Il soprano Roberrta Invernizzi e l’Ensemble Barocco di Napoli, in prima assoluta, per la Scarlatti al Teatro Sannazaro
C’è un’Arcadia che non appartiene solo ai libri o ai miti letterari, ma che prende forma nella musica, nella parola cantata e nel dialogo sottile tra voce e strumenti. È questa Arcadia sonora che rivive sul palcoscenico del Teatro Sannazaro di Napoli mercoledì 4 febbraio alle ore 20.30, in occasione della prima assoluta del concerto “L’Arcadia sul palcoscenico'' ovvero ''La cantata da camera al tempo di Alessandro Scarlatti”, inserito nella stagione dell’Associazione Alessandro Scarlatti, presieduta da Oreste de Divitiis.
L’appuntamento si distingue come uno degli eventi più significativi del cartellone, non solo per la qualità del programma, ma anche per la presenza di Roberta Invernizzi, soprano di riferimento nel panorama internazionale della musica antica. La sua interpretazione, da sempre apprezzata per la finezza stilistica e la profondità espressiva, si inserisce in un progetto che intende raccontare — attraverso la musica — l’evoluzione del gusto e dell’estetica vocale-strumentale nel primo Settecento, quando Napoli era uno dei centri propulsori della vita musicale europea.
Accanto a Roberta Invernizzi, l’Ensemble Barocco di Napoli costruisce un percorso di grande fascino timbrico e storico: Tommaso Rossi al flauto, Manuela Albano al violoncello, Ugo Di Giovanni all’arciliuto e Patrizia Varone al clavicembalo danno vita a un organico intimo ma ricchissimo di sfumature, ideale per restituire l’universo raffinato della cantata da camera. Un genere destinato a contesti privati e aristocratici, in cui la musica diventa spazio di meditazione affettiva, equilibrio formale e grazia espressiva.

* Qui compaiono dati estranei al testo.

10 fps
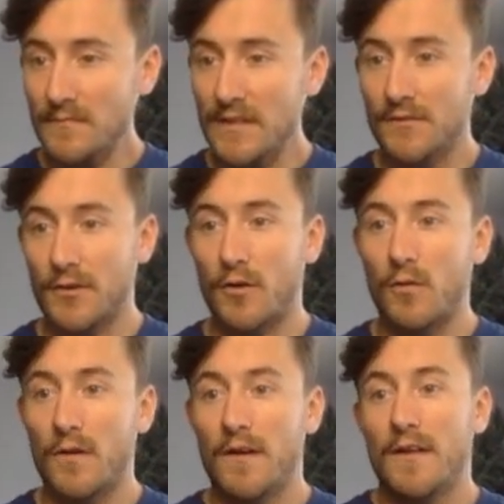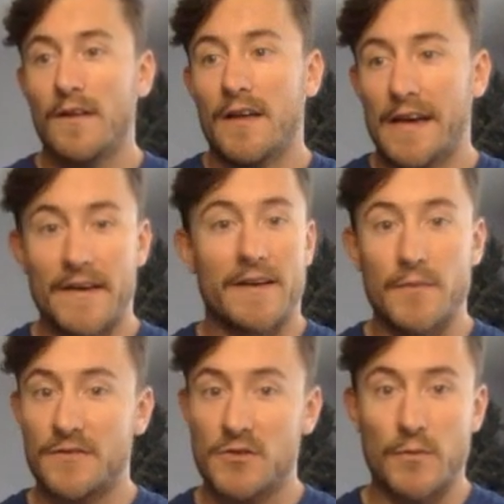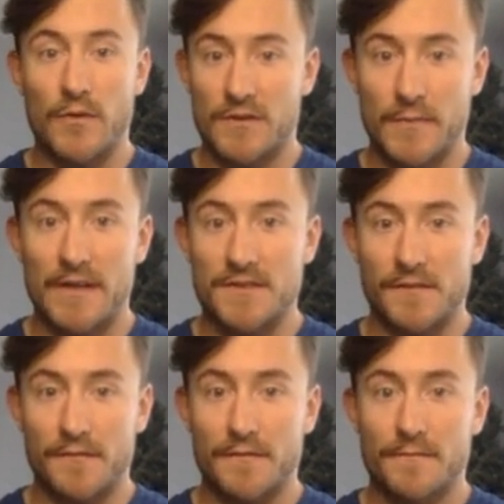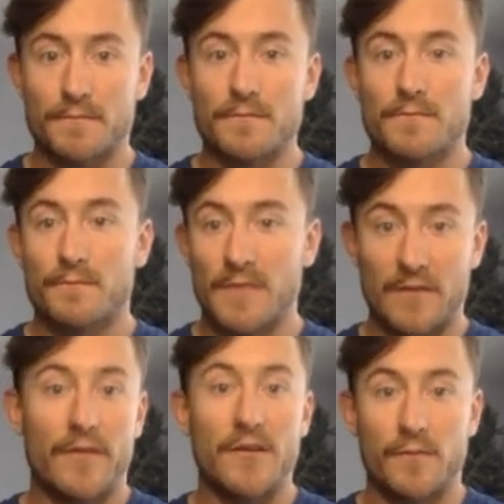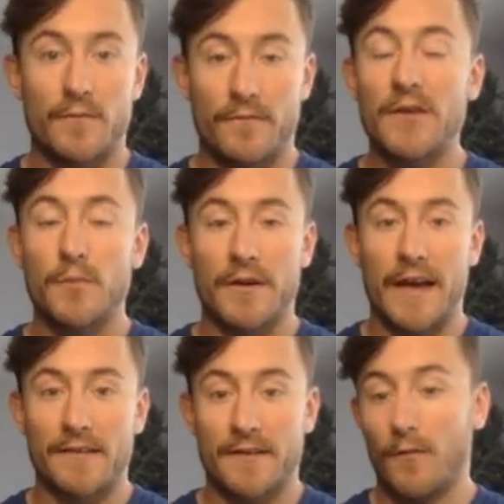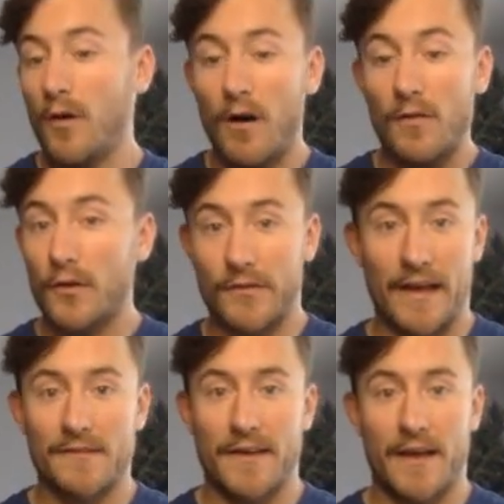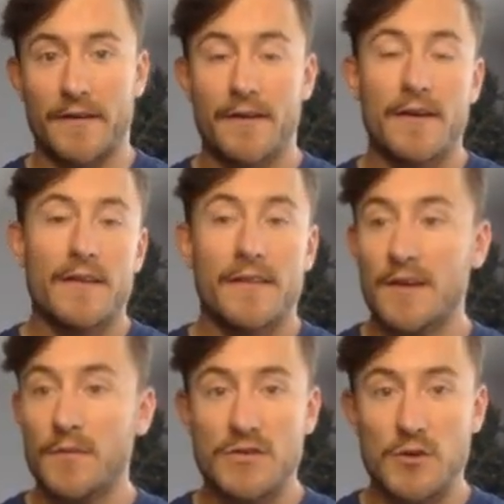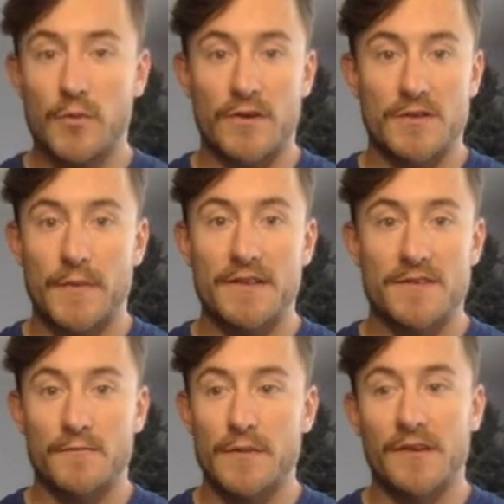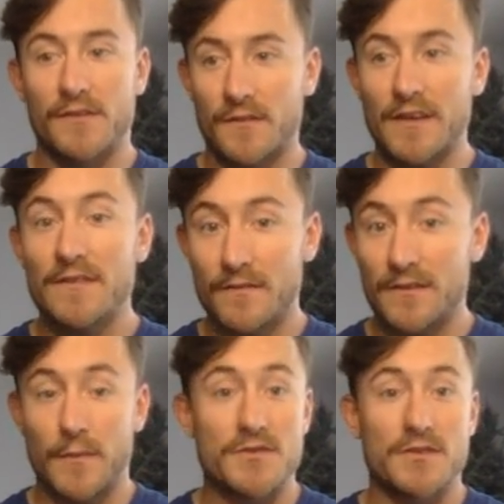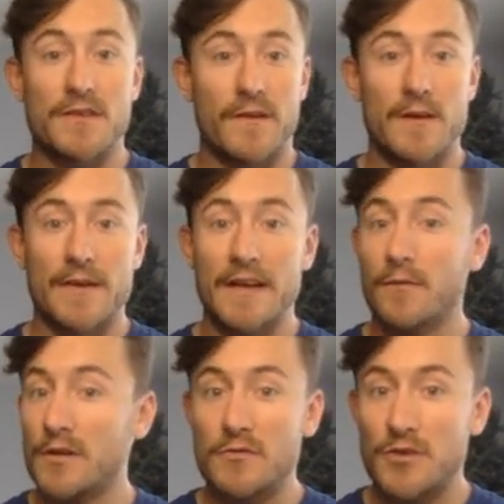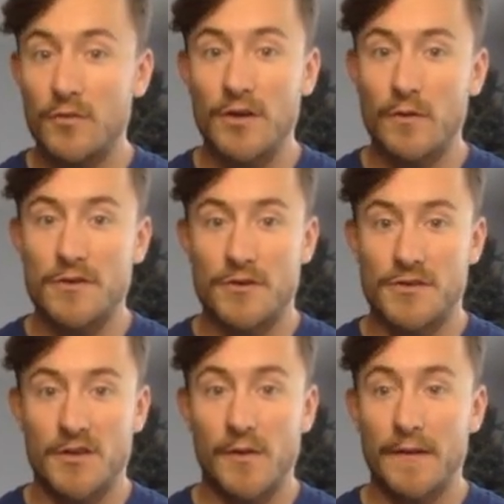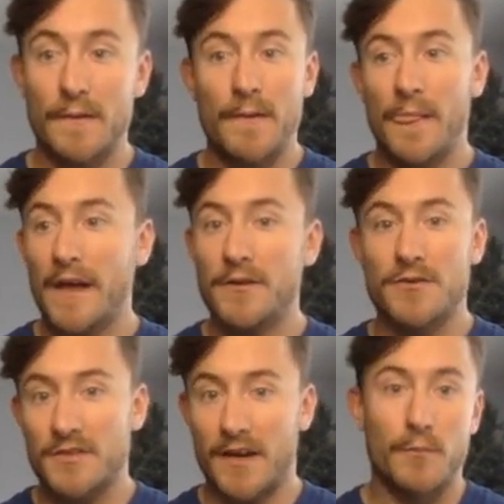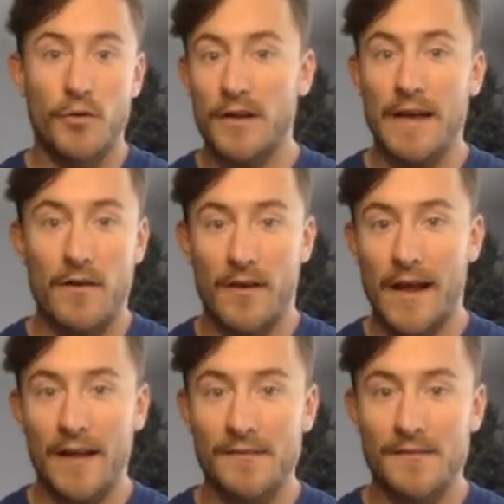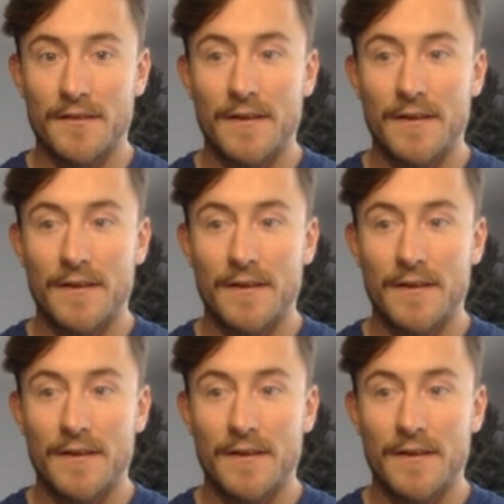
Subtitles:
So, and that can be super expensive. Facebook ads can. Well, all those ads can. They can be super expensive because, especially in the very beginning, when you don't know what you're doing and you're just kind of putting out ads,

Il programma attraversa pagine di Alessandro Scarlatti, Giovanni Battista Pergolesi, Johann Adolf Hasse, Domenico Sarro e Leonardo Leo, delineando un vero e proprio itinerario sonoro che riflette l’ideale arcadico di misura, chiarezza e naturalezza. Un ideale che, tra la fine del Seicento e l’inizio del Settecento, influenzò profondamente la cultura europea, trovando nella musica napoletana una delle sue espressioni più alte.
Il concerto si apre e si chiude simbolicamente nel segno di Alessandro Scarlatti, figura cardine della scuola napoletana, con due cantate che ne rappresentano momenti diversi ma complementari: la celebre “Clori mia, Clori bella” (1699), esempio luminoso di equilibrio tra lirismo e struttura, e la conclusiva “Ardo per te d’amore”. Tra questi due poli si collocano la Sinfonia in fa maggiore di Pergolesi, le cantate “Quel vago seno” di Hasse e “Se pur fosse il cor capace” di Sarro, oltre alla Sonata II in re minore di Leonardo Leo.
''In queste pagine emerge con forza la dimensione dialogica tra voce e strumenti – sottolinea Tommaso Rossi – e spicca il ruolo cruciale del flauto, al quale è affidato il compito di rifrangere e prolungare il gesto espressivo del canto''. È proprio in questo continuo rimando tra parola e suono che si manifesta la modernità di un repertorio capace, ancora oggi, di parlare al pubblico contemporaneo.
Dopo il debutto napoletano, il concerto intraprenderà una tournée che toccherà Avezzano (5 febbraio, Harmonia Novissima), Pescara (6 febbraio, Società del Teatro e della Musica “Luigi Barbara”), Campobasso (7 febbraio, Amici della Musica “Walter De Angelis”), Lamezia Terme e Vibo Valentia (12 e 13 marzo per AMA Calabria), per concludersi a Messina il 14 marzo, ospite dell’Accademia Filarmonica.
''Un’occasione – conclude Tommaso Rossi – per riscoprire un patrimonio sonoro che, superando la funzione di semplice memoria storica, continua a stimolare una riflessione critica e a emozionare per la sua profonda attualità''. Un’Arcadia che, ancora una volta, torna a vivere attraverso il suono.